Please print each entry below exactly as it stands, but without any pictures.

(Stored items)
=== Begin Enclosure ===
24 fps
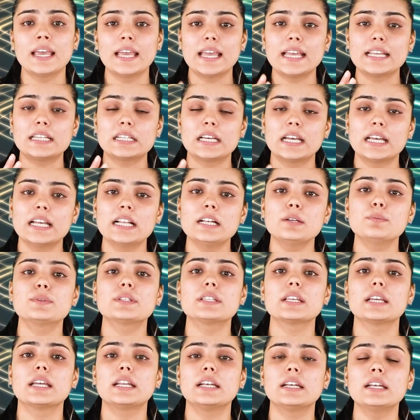It helps
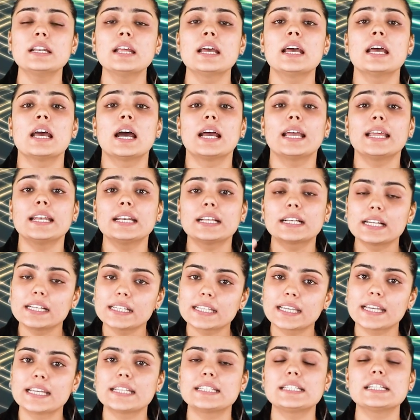in
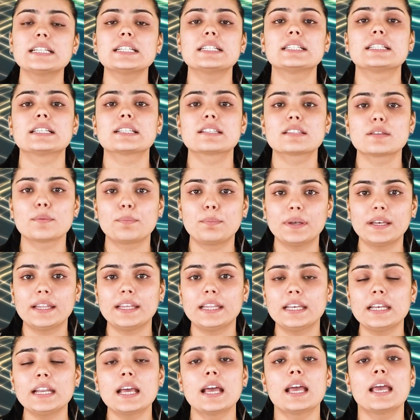inculcating
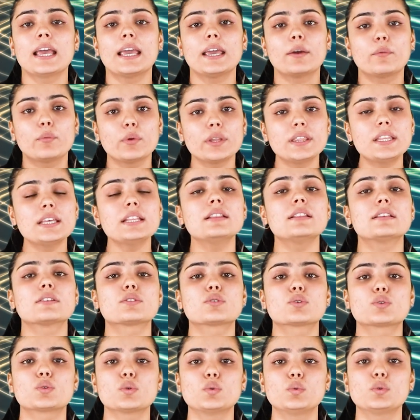discipline within the
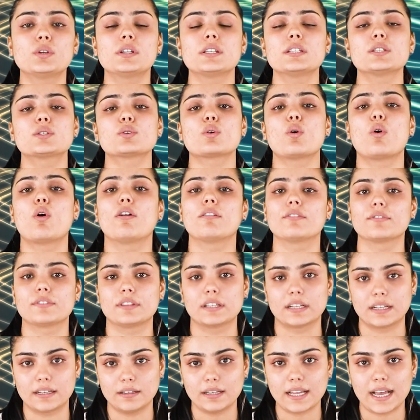students of
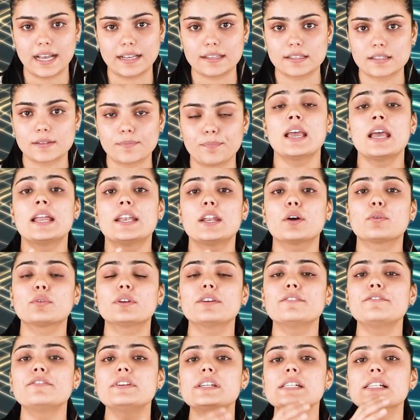the class. Now,
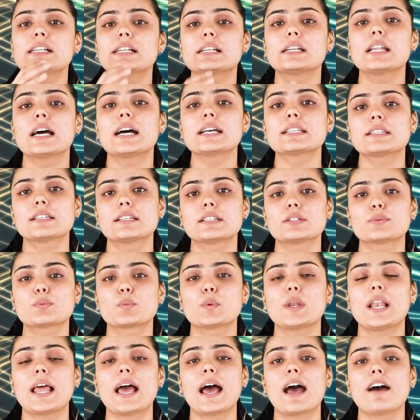different classes
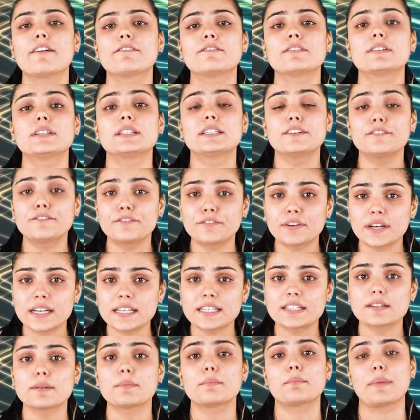will have
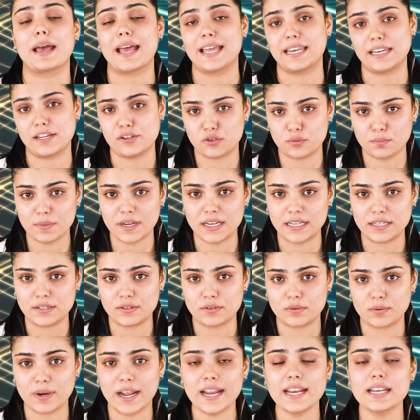different
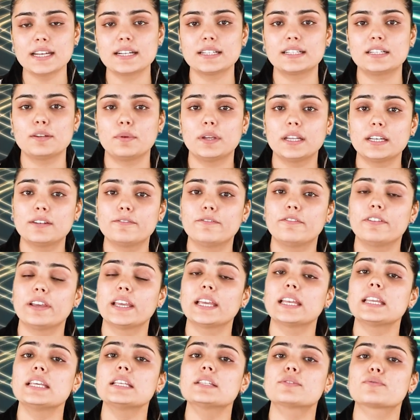management, right? It
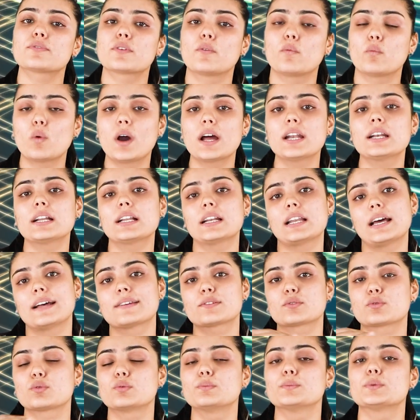varies from one
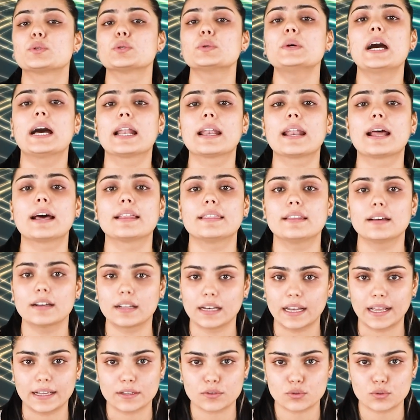classroom to another
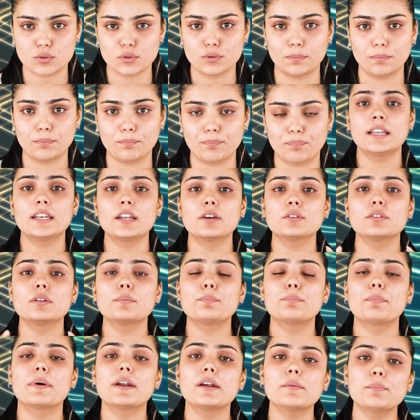classroom. Now, the
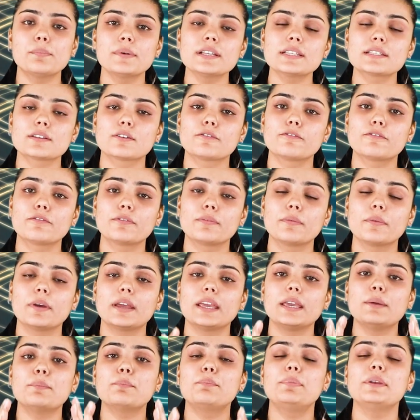purpose of
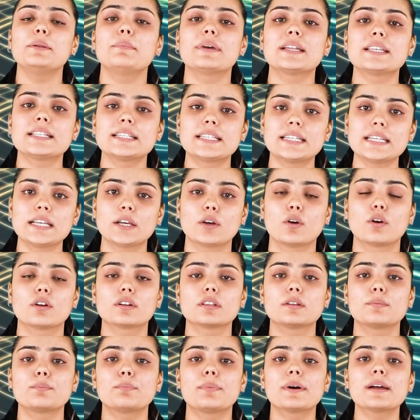implementing or
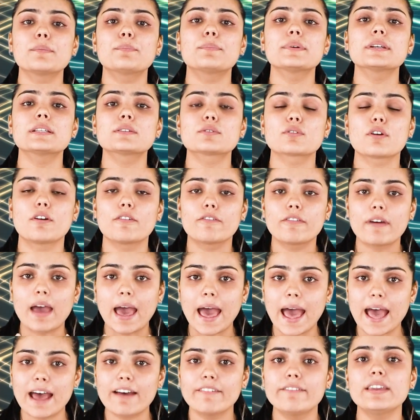the purpose of
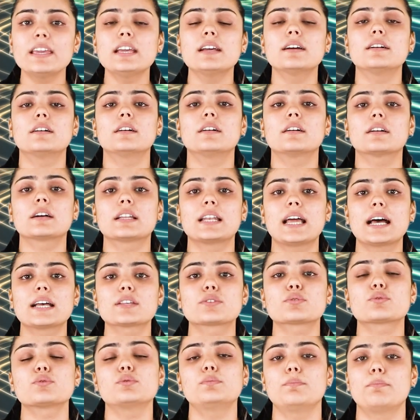having a
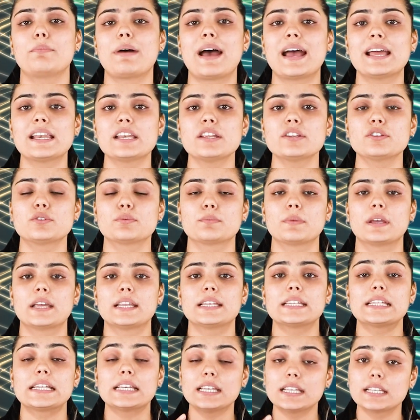classroom
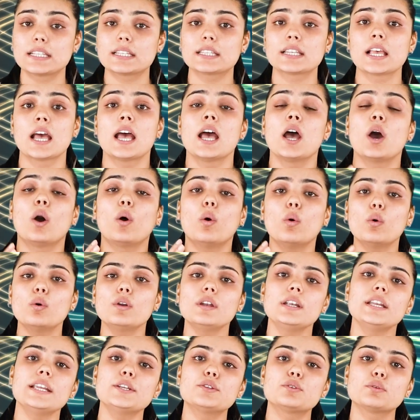management is
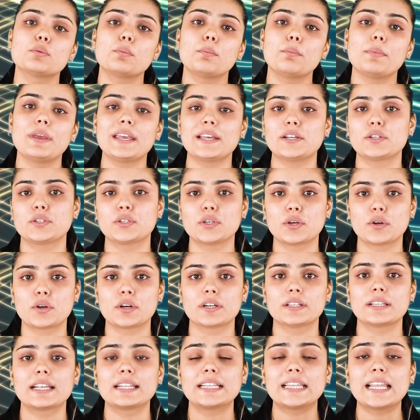only to make sure
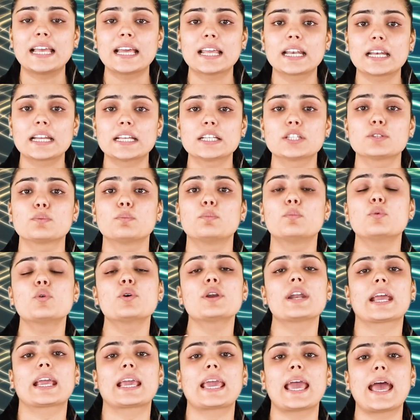that there is
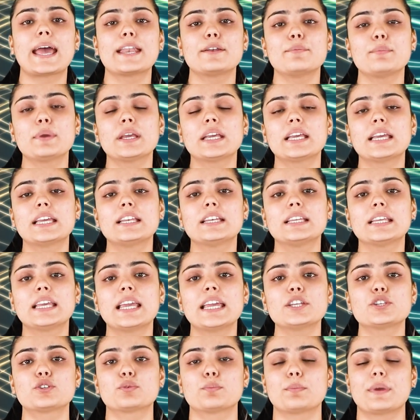more academic
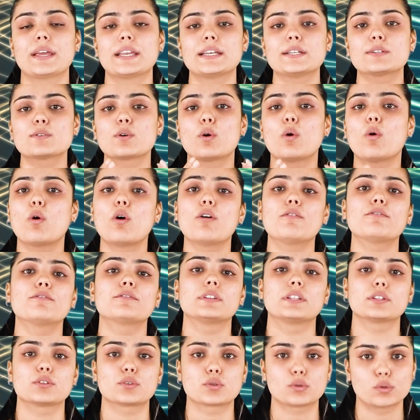engagement of
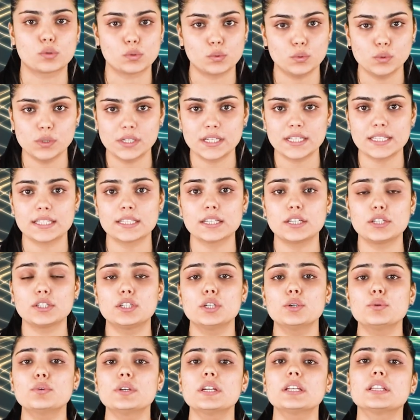the students
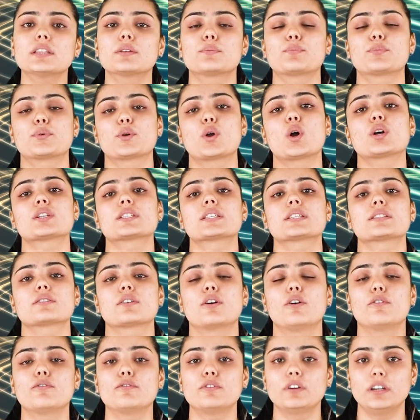during the process
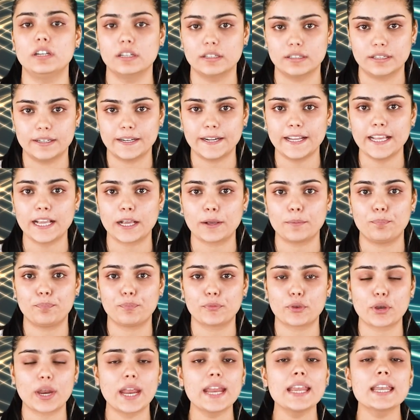of learning,
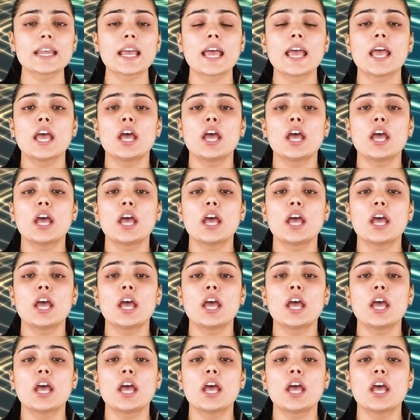right?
=== End Enclosure ===
#### [Response to this task]
24 fps
It helps
in
inculcating
discipline within the
students of
the class. Now,
different classes
will have
different
management, right? It
varies from one
classroom to another
classroom. Now, the
purpose of
implementing or
the purpose of
having a
classroom
management is
only to make sure
that there is
more academic
engagement of
the students
during the process
of learning,
right?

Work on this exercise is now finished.